> _REQUIRED WORK_: From the entries below, pull out each line where "frames" appears.

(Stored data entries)
######

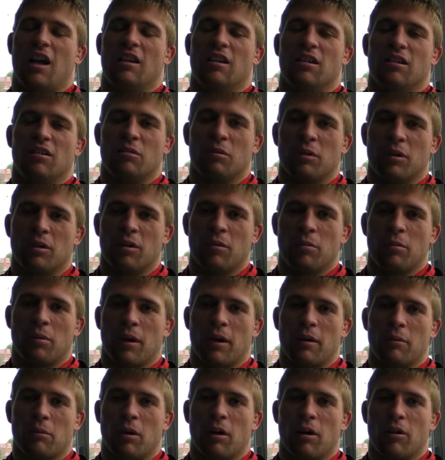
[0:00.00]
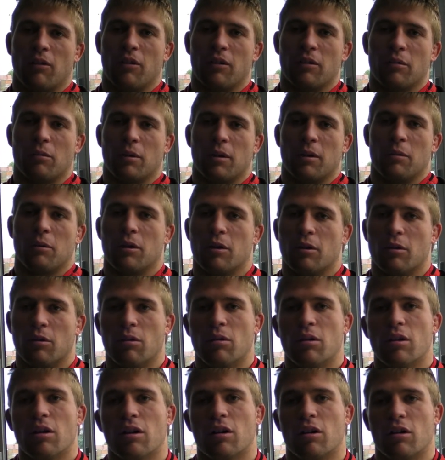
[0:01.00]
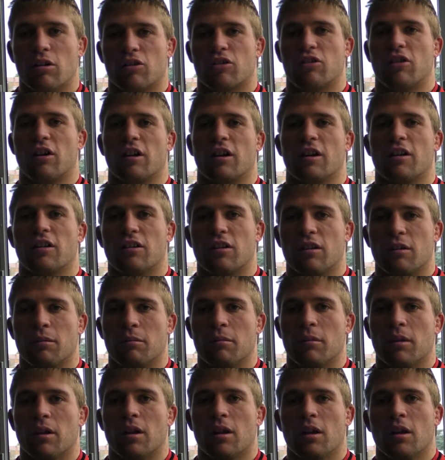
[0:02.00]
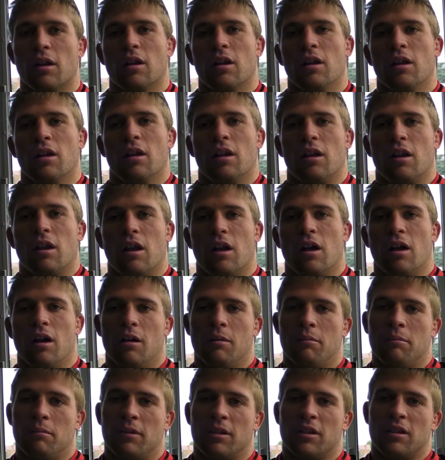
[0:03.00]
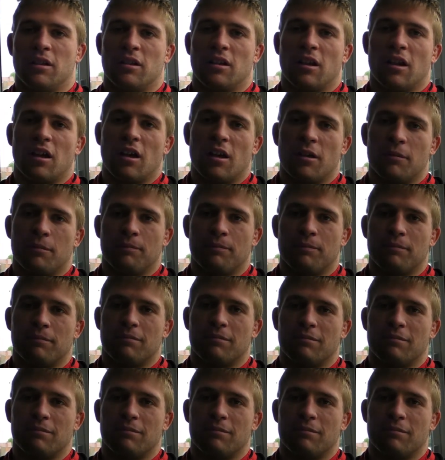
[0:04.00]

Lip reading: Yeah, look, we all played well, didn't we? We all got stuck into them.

######

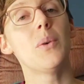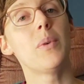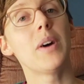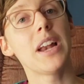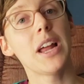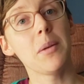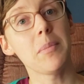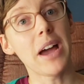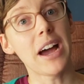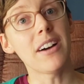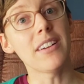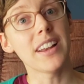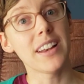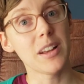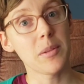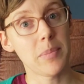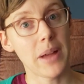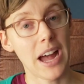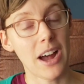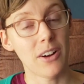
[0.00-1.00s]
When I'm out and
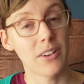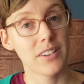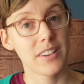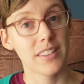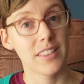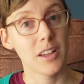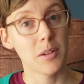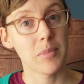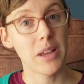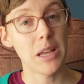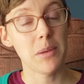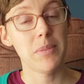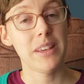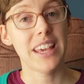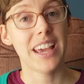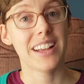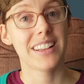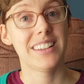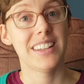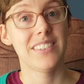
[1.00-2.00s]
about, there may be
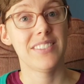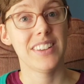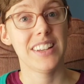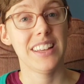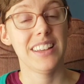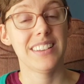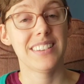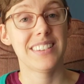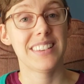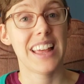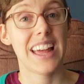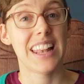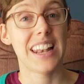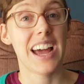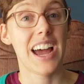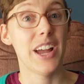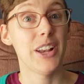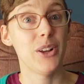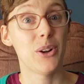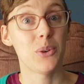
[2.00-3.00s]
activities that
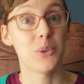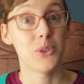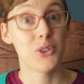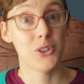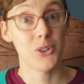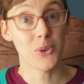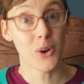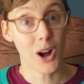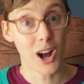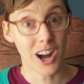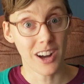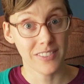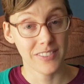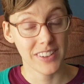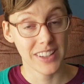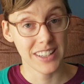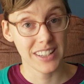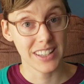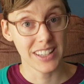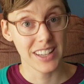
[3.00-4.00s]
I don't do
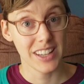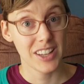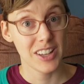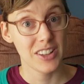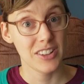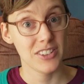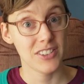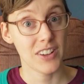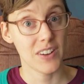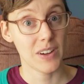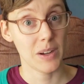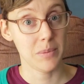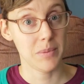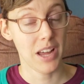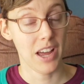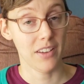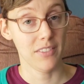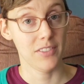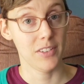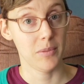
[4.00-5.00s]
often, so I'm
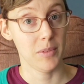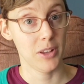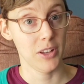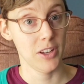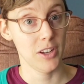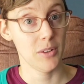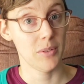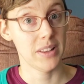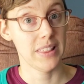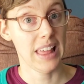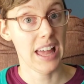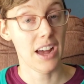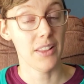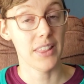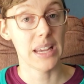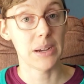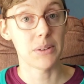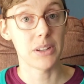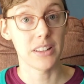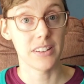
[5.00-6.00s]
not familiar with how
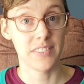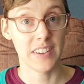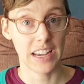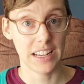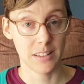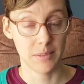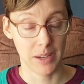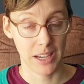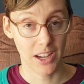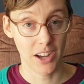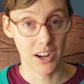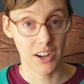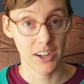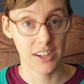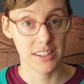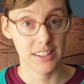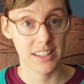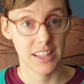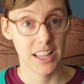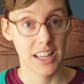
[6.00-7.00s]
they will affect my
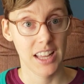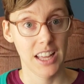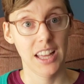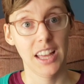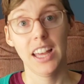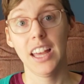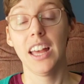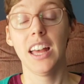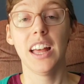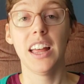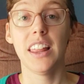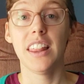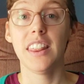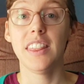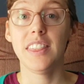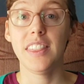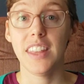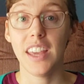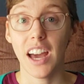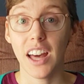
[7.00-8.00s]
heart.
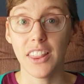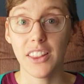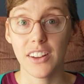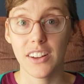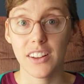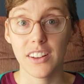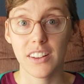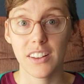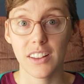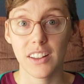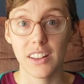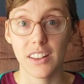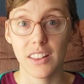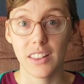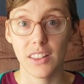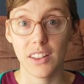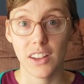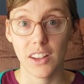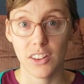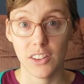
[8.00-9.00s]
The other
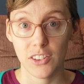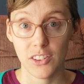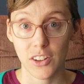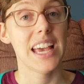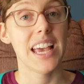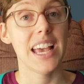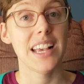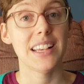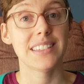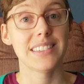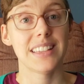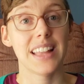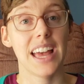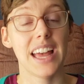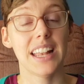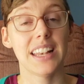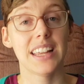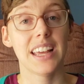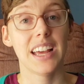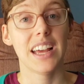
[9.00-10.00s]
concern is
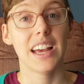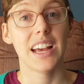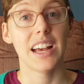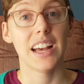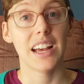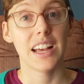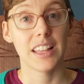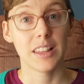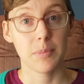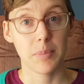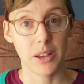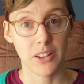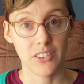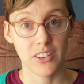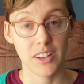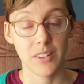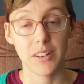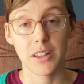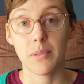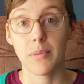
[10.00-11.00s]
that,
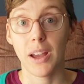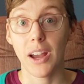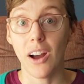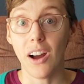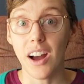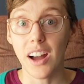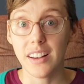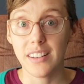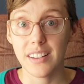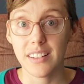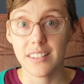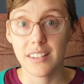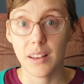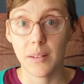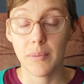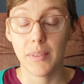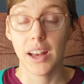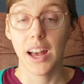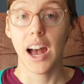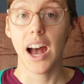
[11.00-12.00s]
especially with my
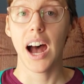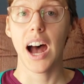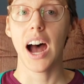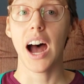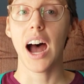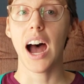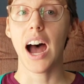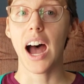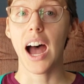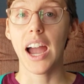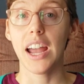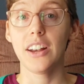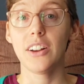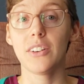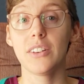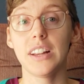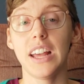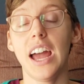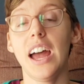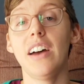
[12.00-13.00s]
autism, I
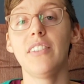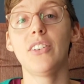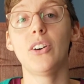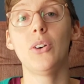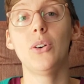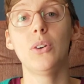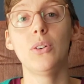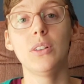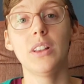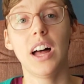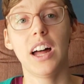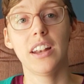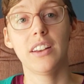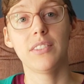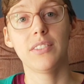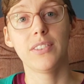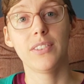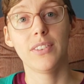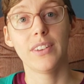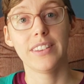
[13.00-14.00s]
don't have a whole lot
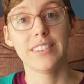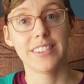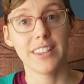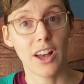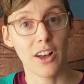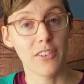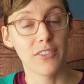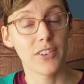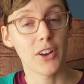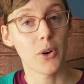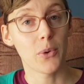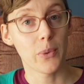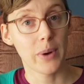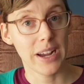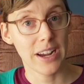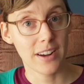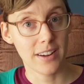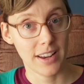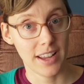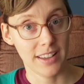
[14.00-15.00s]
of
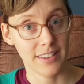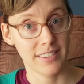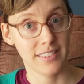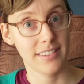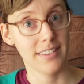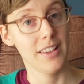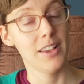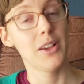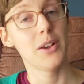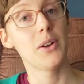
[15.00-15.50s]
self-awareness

######

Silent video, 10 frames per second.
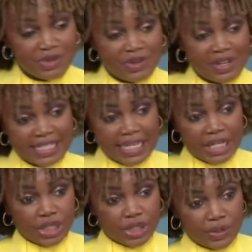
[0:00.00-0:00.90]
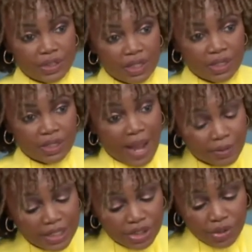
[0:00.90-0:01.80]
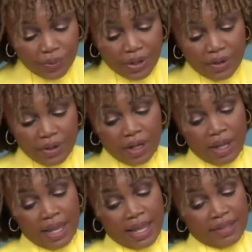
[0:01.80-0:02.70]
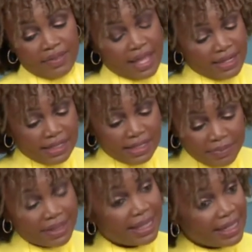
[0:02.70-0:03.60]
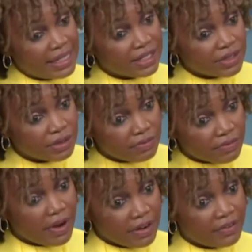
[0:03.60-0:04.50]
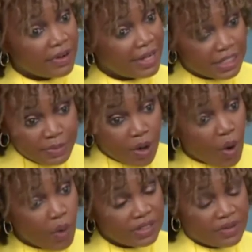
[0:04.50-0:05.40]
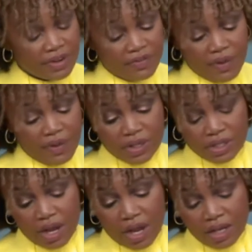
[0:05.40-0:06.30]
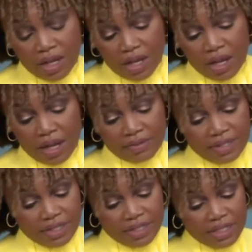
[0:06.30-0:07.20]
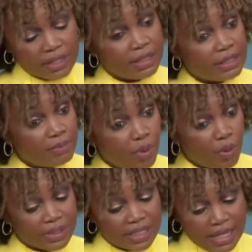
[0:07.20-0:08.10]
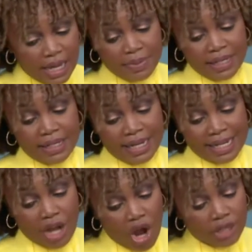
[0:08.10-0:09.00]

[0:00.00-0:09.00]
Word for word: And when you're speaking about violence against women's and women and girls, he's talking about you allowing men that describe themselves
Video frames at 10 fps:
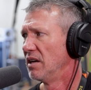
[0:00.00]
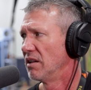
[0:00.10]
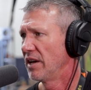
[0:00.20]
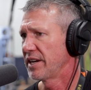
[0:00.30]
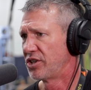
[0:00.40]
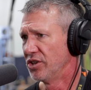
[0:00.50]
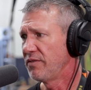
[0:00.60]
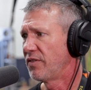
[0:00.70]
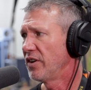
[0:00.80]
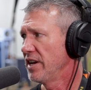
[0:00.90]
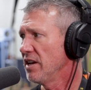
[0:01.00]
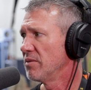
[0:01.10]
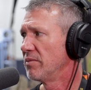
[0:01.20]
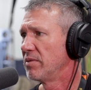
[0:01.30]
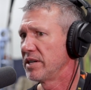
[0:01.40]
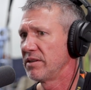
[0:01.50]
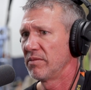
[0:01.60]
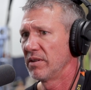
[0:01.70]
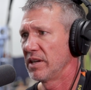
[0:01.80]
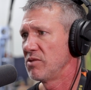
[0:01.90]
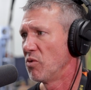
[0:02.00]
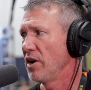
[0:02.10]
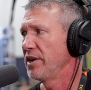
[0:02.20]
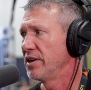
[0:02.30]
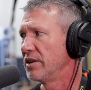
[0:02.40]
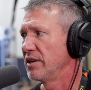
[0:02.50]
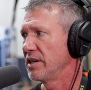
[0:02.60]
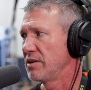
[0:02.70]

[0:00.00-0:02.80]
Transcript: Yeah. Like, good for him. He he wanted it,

######

> _RESPONSE TO THE EXERCISE_:
Silent video, 10 frames per second.
Video frames at 10 fps:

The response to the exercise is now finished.